¡Oh, Fabio!
Luis Sánchez-Moliní
Esplendor del Palacio Real
El Estado democrático, cuya dirección ejecutiva se decide en los comicios, cada día imita más a una sociedad mercantil, en la que las alianzas para la consecución de una mayoría de control en el consejo de administración son la clave del poder. En este país –no así en otros de mayor tradición de libertades públicas– no es quien gana las elecciones quien gobierna, lo cual provoca que el intercambio de votos fragmentarios a cambio de concesiones a minorías pueda erigir a una vicepresidencia del Gobierno a alguien que, canibalizado, acaba regentando un bar o a una mujer que no representa sino a unos votantes escasos y menguantes, o a un prófugo que de buena gana dinamitaría la res publica: nada nuevo, no es un invento de Sánchez, aunque se haya despojado de toda careta en beneficio de su baja espalda.

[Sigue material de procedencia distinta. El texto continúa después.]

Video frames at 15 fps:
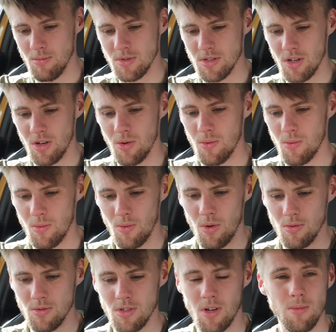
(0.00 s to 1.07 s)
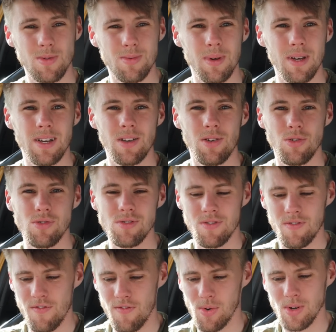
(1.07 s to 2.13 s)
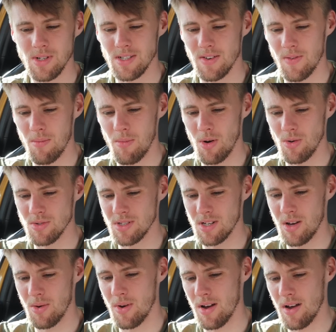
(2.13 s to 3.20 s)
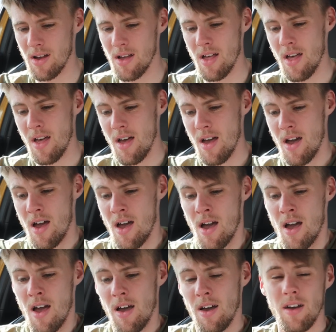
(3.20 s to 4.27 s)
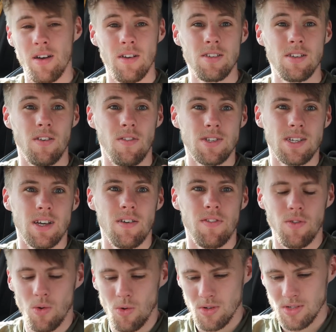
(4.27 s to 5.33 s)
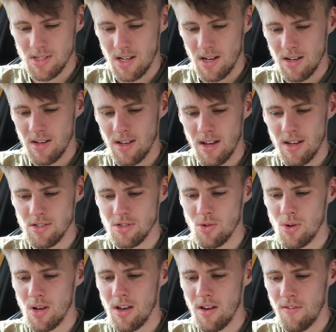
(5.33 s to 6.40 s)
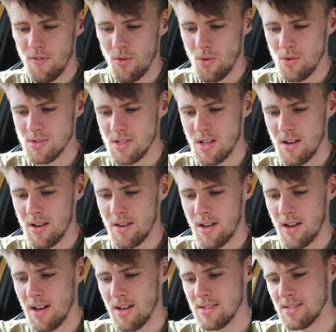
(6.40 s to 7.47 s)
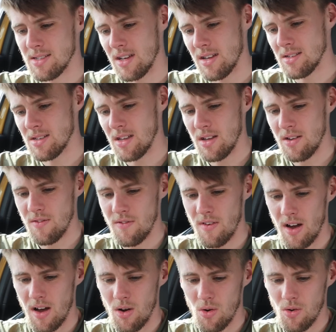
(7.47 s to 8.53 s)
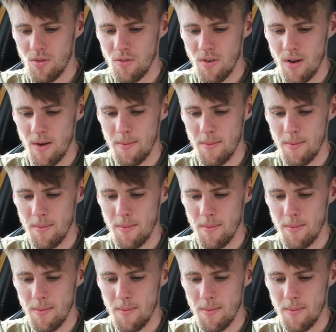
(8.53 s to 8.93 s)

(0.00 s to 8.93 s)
So top speed 147 miles an hour. It's obviously a 4-cylinder, 2-litre 4-cylinder, 16 valve.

Que se esgrima este mercadeo como una “mayoría social” es un sapo que tragarse en el menos malo de los sistemas políticos. Las empresas deben ser libres; bajo tutela pública y por el bien general. El Estado no es una empresa, sin embargo.
El Estado es algo mucho más largo y ancho que uno o cuatro partidos políticos y las aritméticas regionales, y más que el parecer –de frente, paso ligero– de sus pocos electores en unas primarias. Pero es el Gobierno quien legislativa y ejecutivamente lo rige. Negar tal estructura institucional es ilegal. Son varios miles de militantes quienes deciden cuáles son los candidatos que, como en un zoco, acabarán por gobernar todo un complejísimo Estado como lo es el español. España no tolera un acuerdo entre mayorías, PSOE y PP. Mientras unos arreamos con la quijada de burro de “la derecha y la ultraderecha” –y venga, todos a una– otros odiamos visceralmente al “socialcomunismo” y a perrosánchez. En el cuadrilátero donde nos atizamos teatrales ganchos al hígado, las regiones ricas –las tres, los vértices del triángulo centro-nornoreste– hacen su agosto. En ese intercambio de manojos de leches, la excesiva deuda pública se obvia, y los ayuntamientos se secan, condenados a la bancarrota. No tenemos partidos políticos que, en su inquina recíproca, acepten pactar entre los verdaderamente mayoritarios: en Alemania llevan décadas de Gran Coalición, con democráticas bisagras de minorías ecologistas, comunistas, neofascistas o animalistas. Tutelas menores, no chantajistas. Aquí imperan la componenda y los socios minoritarios, aliados de ocasión que dejan en el arroyo a millones de votos. Y entre que sí y que no, la cosa pública peligra en sus finanzas. Nos matan suavemente, que cantaba Roberta Flack.